On resserre les boulons
Historiquement, les spécialistes s’accordent à dire que ce n’est pas nouveau : « on a déjà vécu ces vagues là par le passé. On a eu des périodes où c’était encore plus restrictif que maintenant. Donc ça dépend de beaucoup de choses, du contexte économique, politique… Parfois c’est l’approche d’élections qui fait que le gouvernement va être plus sévère en immigration », explique Nadia Barrou. La professeure de science politique et de l’équipe de recherche sur l’immigration au Québec et ailleurs (ÉRIQA), à l’Université de Montréal, Catherine Xhardez, est du même avis. Elle rappelle qu’il y a eu comme « un appel d’air » post-Covid. De nombreuses mesures ont alors été assouplies durant la relance économique, « on ne s’est peut-être pas rendu compte que ça allait mener à autant de personnes qui arrivaient au même moment (…) comme une machine, on a trop desserré les boulons, et aujourd’hui on va en resserrer certains ». Mais elle affirme qu’on ne peut pas dire que le Canada est contre l’immigration temporaire, « c’est totalement faux ! ». Les élections fédérales de 2025 sont aussi à suivre de près concernant l’avenir de l’immigration au Canada, avec le risque d’un retour des conservateurs au pouvoir, en tant que Premier ministre, là où Justin Trudeau (parti libéral) voit sa cote de popularité descendre dans les derniers sondages.

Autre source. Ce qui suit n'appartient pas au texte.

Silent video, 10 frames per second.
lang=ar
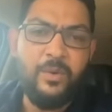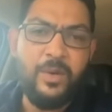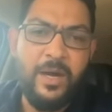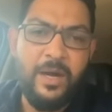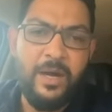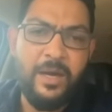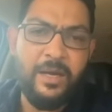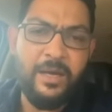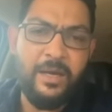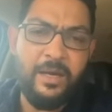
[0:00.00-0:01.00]

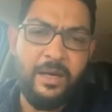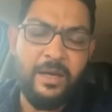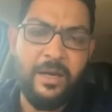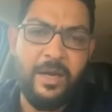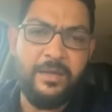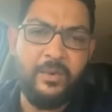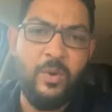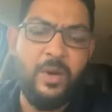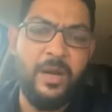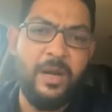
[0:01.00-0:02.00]
واخراج
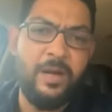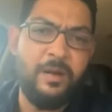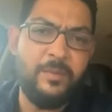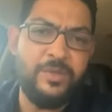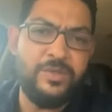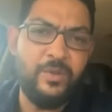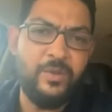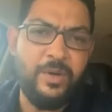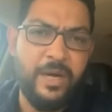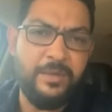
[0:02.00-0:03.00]
كل
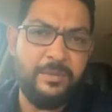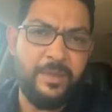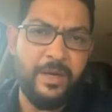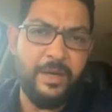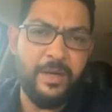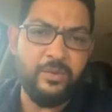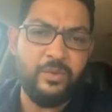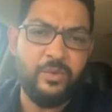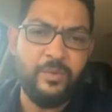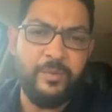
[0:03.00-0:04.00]
المسروقات من
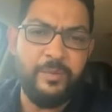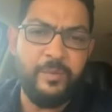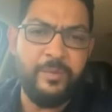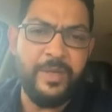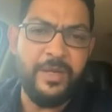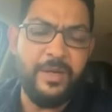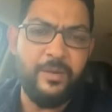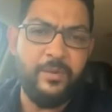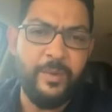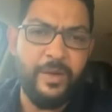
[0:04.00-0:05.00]
الخرطوم ومن
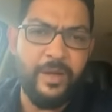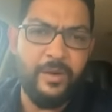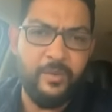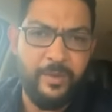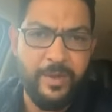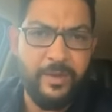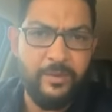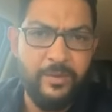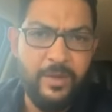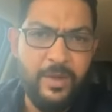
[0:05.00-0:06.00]
مدني ومن غيره ومن
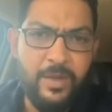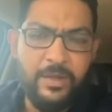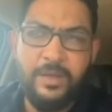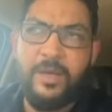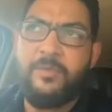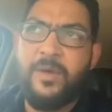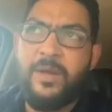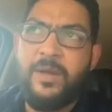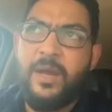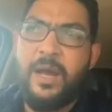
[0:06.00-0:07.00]
غيره طيب
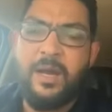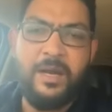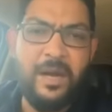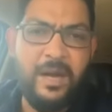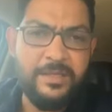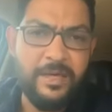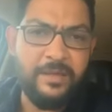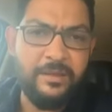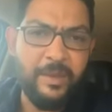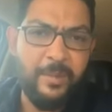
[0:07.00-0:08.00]
الليله
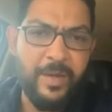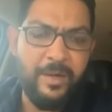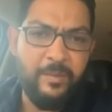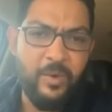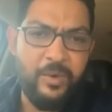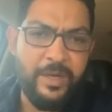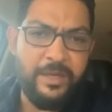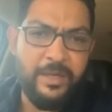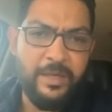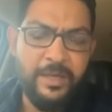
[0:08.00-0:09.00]
حصلت ضربه
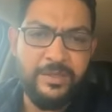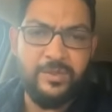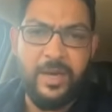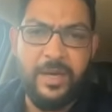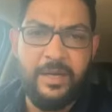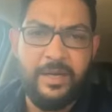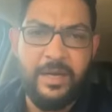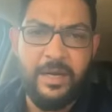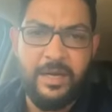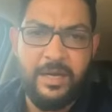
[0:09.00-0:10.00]
للموقع ده السؤال
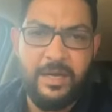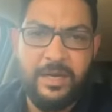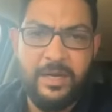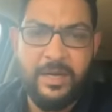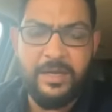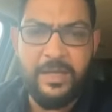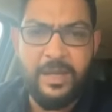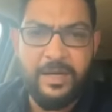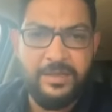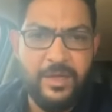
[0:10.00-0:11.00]
هنا آه، اللي انا
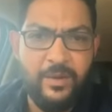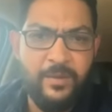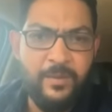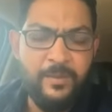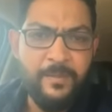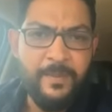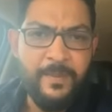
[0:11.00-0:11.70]
داير اساله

Mais Catherine Xhardez se veut rassurante, « les conservateurs ici, ce n’est pas forcément des gens anti-immigration, ce n’est pas comme les grilles de lecture européenne ». La professeure reste aussi confiante quant à l’avenir de l’immigration chez les Français, « c’est sûr qu’il y a des gens qui vont être impactés, mais ce n’est pas ce type d’immigration qui est vraiment ciblé, (…) il y a quand même des liens particuliers entre certains pays, (comme la France), avec des accords bilatéraux, ce sont des échanges et des intérêts économiques qui sont en jeu ».
Des solutions de repli
Il y a tout de même plusieurs options envisageables pour Nadia Barrou, soit « les employeurs montréalais augmentent le salaire de leurs employés qu’ils veulent garder (à 27,47$ de l’heure) pour être éligible aux nouvelles normes du permis fermé avec EIMT imposé au Québec, soit ils appuient leurs travailleurs pour obtenir la résidence permanente ». Mais la partie anglophone est, selon elle, une issue actuellement moins contraignante et plus rapide, via une Mobilité francophone, qui est exemptée de l’EIMT, « il suffit de parler français, d’avoir un emploi et le permis est délivré », ou bien, via l’Entrée Express (résidence permanente en provinces anglophones). Il existe aussi l’option d’un second PVT par le biais d’organismes reconnus, mais les places se font rares et nécessitent un certain coût. Sinon, Maître Barrou propose souvent un retour aux études à ses clients. Mais ce qu’elle conseille avant tout c’est de s’informer, de bien anticiper les démarches et de rester à jour, car « l’immigration est un domaine qui change beaucoup. Dans le métier, on dit souvent que le droit en immigration est un sport extrême », ironise-t-elle.